Hay noticias que se reciben con alegría, otras con sorpresa y algunas, como esta, con una mezcla difícil de explicar de ilusión, agradecimiento y responsabilidad.
Hoy puedo compartir oficialmente que he sido nominado a los X Premios EDUCA ABANCA Mejor Docente de España 2026, en la categoría de Educación Secundaria y Bachillerato, representando a Santíssima Trinitat de Barcelona.
Una nominación que significa mucho
Esta nominación constituye el primer paso de un proceso de selección exigente. Todavía queda camino por recorrer, pero aparecer entre los docentes nominados de toda España ya supone para mí un reconocimiento muy especial.
Después de muchos años dedicado a la educación, continúo entrando en el aula con la convicción de que enseñar no consiste únicamente en transmitir conocimientos. Educar significa acompañar, escuchar, despertar la curiosidad, generar oportunidades y ayudar a cada estudiante a descubrir aquello que puede llegar a ser.
Por eso recibo esta nominación no solamente como un reconocimiento personal, sino también como una valoración del trabajo que realizamos cada día tantos profesores y profesoras, muchas veces de manera silenciosa, intentando mejorar nuestras clases y responder a las necesidades de un alumnado y de una sociedad que cambian constantemente.
Una trayectoria construida dentro y fuera del aula
Durante mi trayectoria profesional he tenido la oportunidad de trabajar como profesor de Secundaria y Bachillerato, docente universitario, formador de profesorado y autor de materiales educativos.
La física, la tecnología, la innovación pedagógica y, más recientemente, la aplicación educativa de la inteligencia artificial han sido algunos de los ámbitos que han guiado mi trabajo. Sin embargo, detrás de cada proyecto, curso, publicación o experiencia de innovación siempre ha existido la misma pregunta:
¿Qué podemos hacer para que nuestros alumnos aprendan mejor y encuentren sentido a lo que aprenden?
Creo profundamente en una educación que combine el conocimiento con la emoción, la tecnología con el pensamiento crítico y la innovación con el acompañamiento humano. Las herramientas cambian, pero la esencia de la educación continúa estando en la relación que se establece entre las personas.
Un reconocimiento compartido
Una trayectoria docente nunca se construye en solitario.
Esta nominación pertenece también a los estudiantes que me han permitido aprender con ellos; a los compañeros y compañeras con quienes he compartido proyectos, dudas e ilusiones; a los equipos directivos que han confiado en mis propuestas; y a todas las instituciones y profesionales con quienes he tenido la oportunidad de colaborar.

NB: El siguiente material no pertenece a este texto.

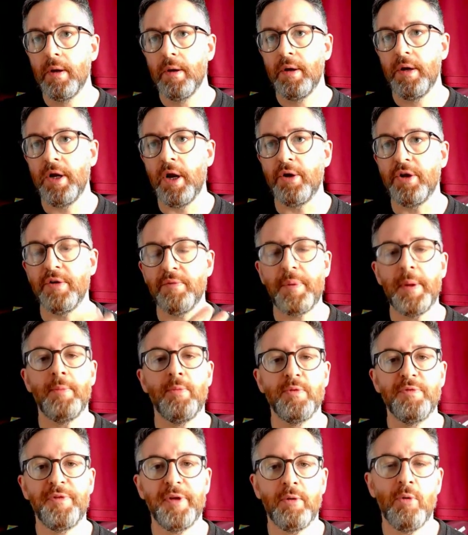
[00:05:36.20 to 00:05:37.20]
you know, you people
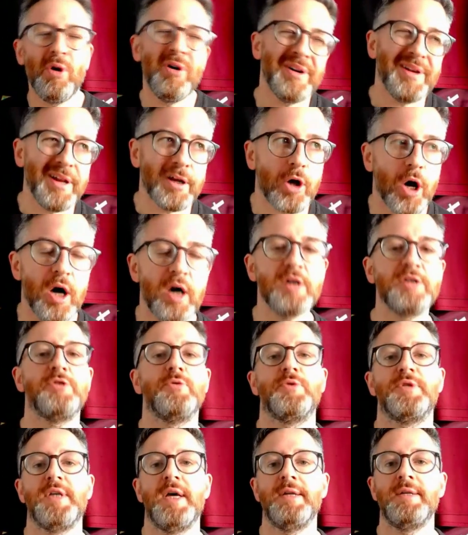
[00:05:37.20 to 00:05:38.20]
would think, well, you have got Arsenal
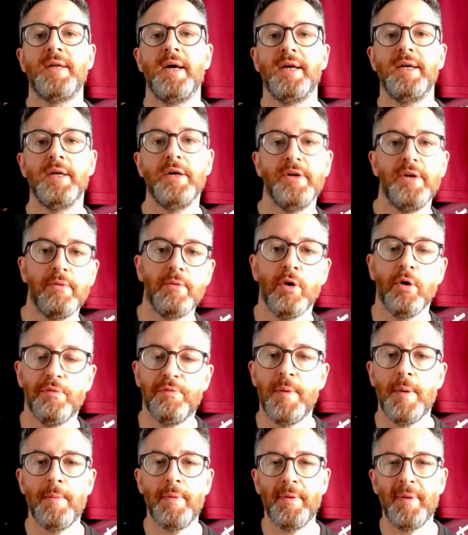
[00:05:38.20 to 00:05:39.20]
Sunday, you know, you've got to
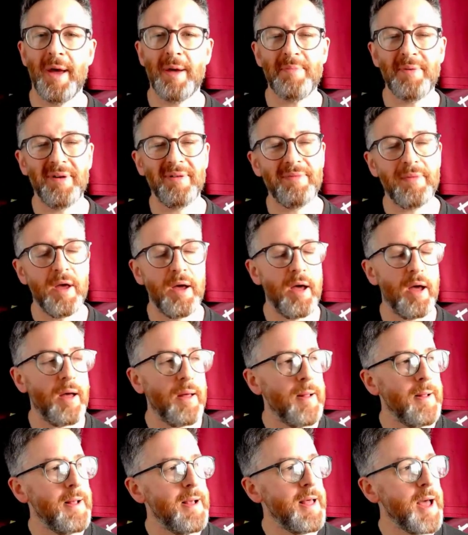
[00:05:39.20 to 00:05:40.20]
remember that. But
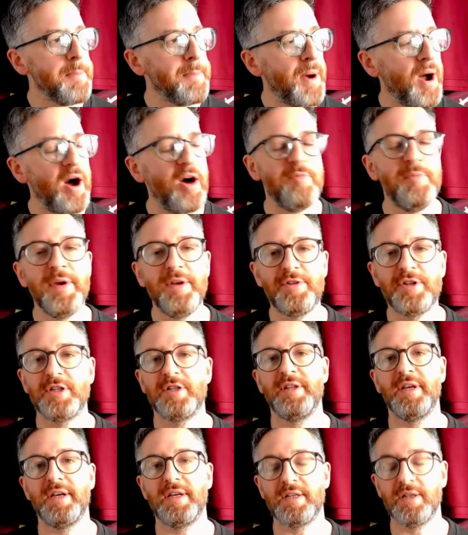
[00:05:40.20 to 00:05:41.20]
a part of me just
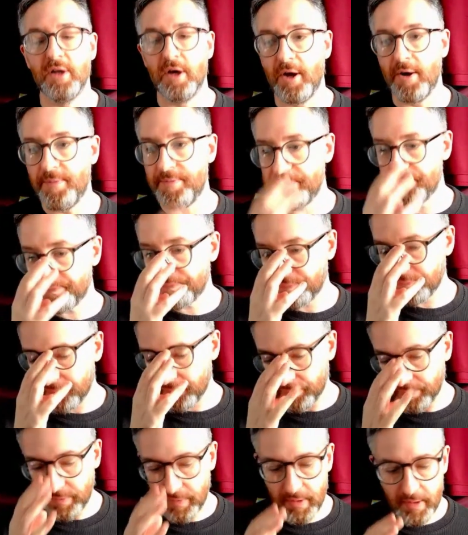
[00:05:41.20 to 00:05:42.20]
thinks, look,
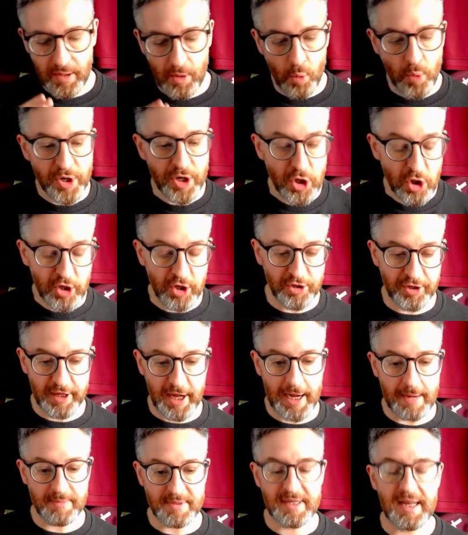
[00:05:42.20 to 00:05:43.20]
when you look at the
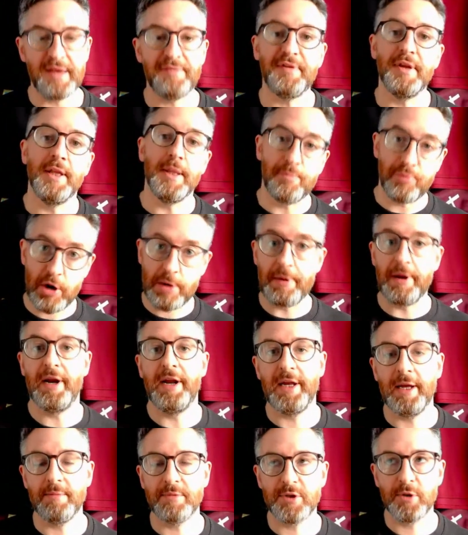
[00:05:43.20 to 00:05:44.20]
games left in the Premier
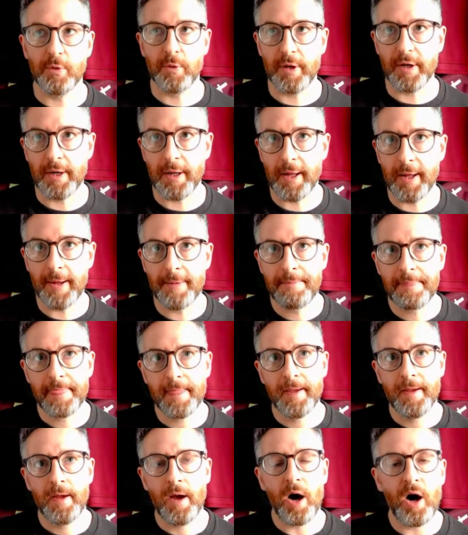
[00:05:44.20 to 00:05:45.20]
League, I'm talking here,
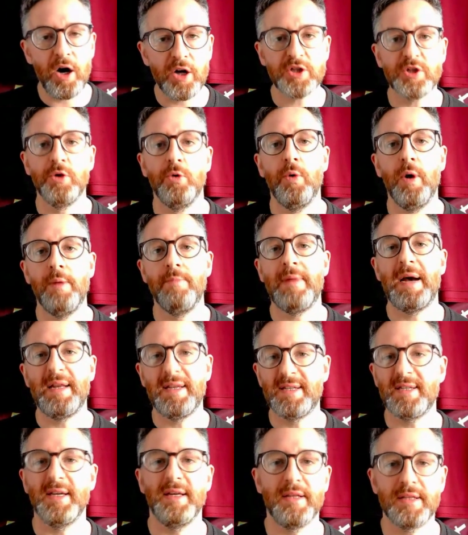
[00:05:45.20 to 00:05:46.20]
Arsenal and Man
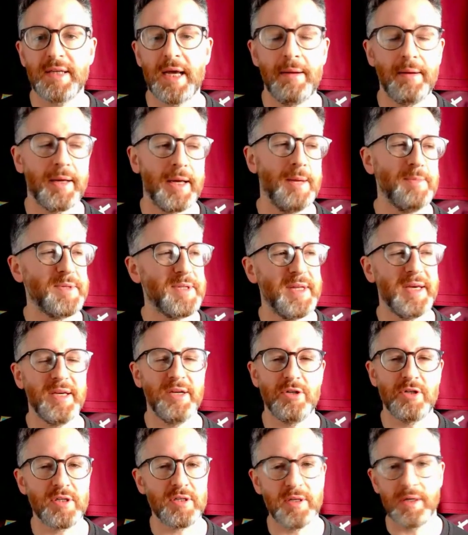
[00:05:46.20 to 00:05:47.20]
City, there's a couple of games in there you
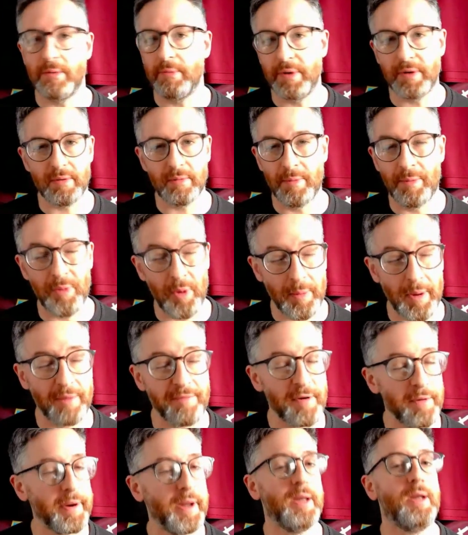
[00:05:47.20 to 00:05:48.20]
just think we're,
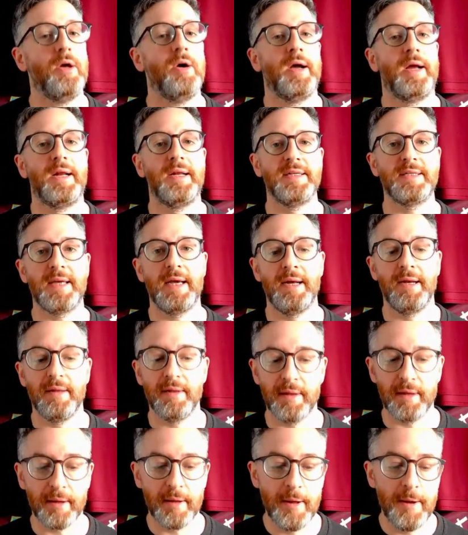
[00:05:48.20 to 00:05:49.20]
very unlikely to get
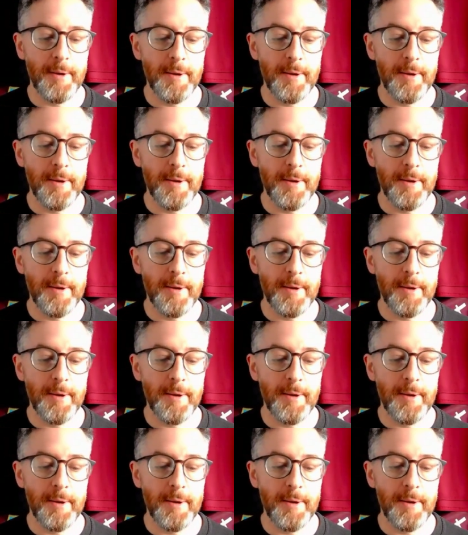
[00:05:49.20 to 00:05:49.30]
anything.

También quiero agradecer especialmente a las personas que decidieron presentar mi candidatura. Que alguien considere que tu trabajo merece ser reconocido es, por sí mismo, uno de los regalos más importantes que puede recibir un docente.
Y, por supuesto, este momento pertenece a mi familia y a las personas que me han acompañado durante todos estos años, comprendiendo las horas dedicadas a preparar clases, desarrollar proyectos, escribir, investigar y seguir aprendiendo.
Seguir aprendiendo para seguir enseñando
Recibo esta nominación con mucha ilusión, pero también con humildad. Ser docente implica aceptar que nunca se termina de aprender.
Cada nueva generación de estudiantes nos obliga a revisar nuestras certezas. Cada cambio social o tecnológico nos plantea nuevas preguntas. Cada dificultad nos invita a buscar nuevas formas de enseñar.
Por eso, independientemente del resultado final de estos premios, esta nominación supone un impulso para continuar trabajando, investigando, compartiendo experiencias y defendiendo una educación innovadora, inclusiva y profundamente humana.
Ser reconocido como docente es emocionante, pero el verdadero premio continúa estando en el aula: en el estudiante que recupera la confianza, en la pregunta inesperada, en el proyecto que despierta una vocación o en el mensaje de un antiguo alumno que recuerda algo que aprendió contigo.
Hoy celebro esta nominación con enorme agradecimiento y con la misma ilusión con la que, hace muchos años, empecé a enseñar.
Gracias a todas las personas que formáis parte de este camino.
Seguimos aprendiendo. Seguimos enseñando. Seguimos transformando la educación.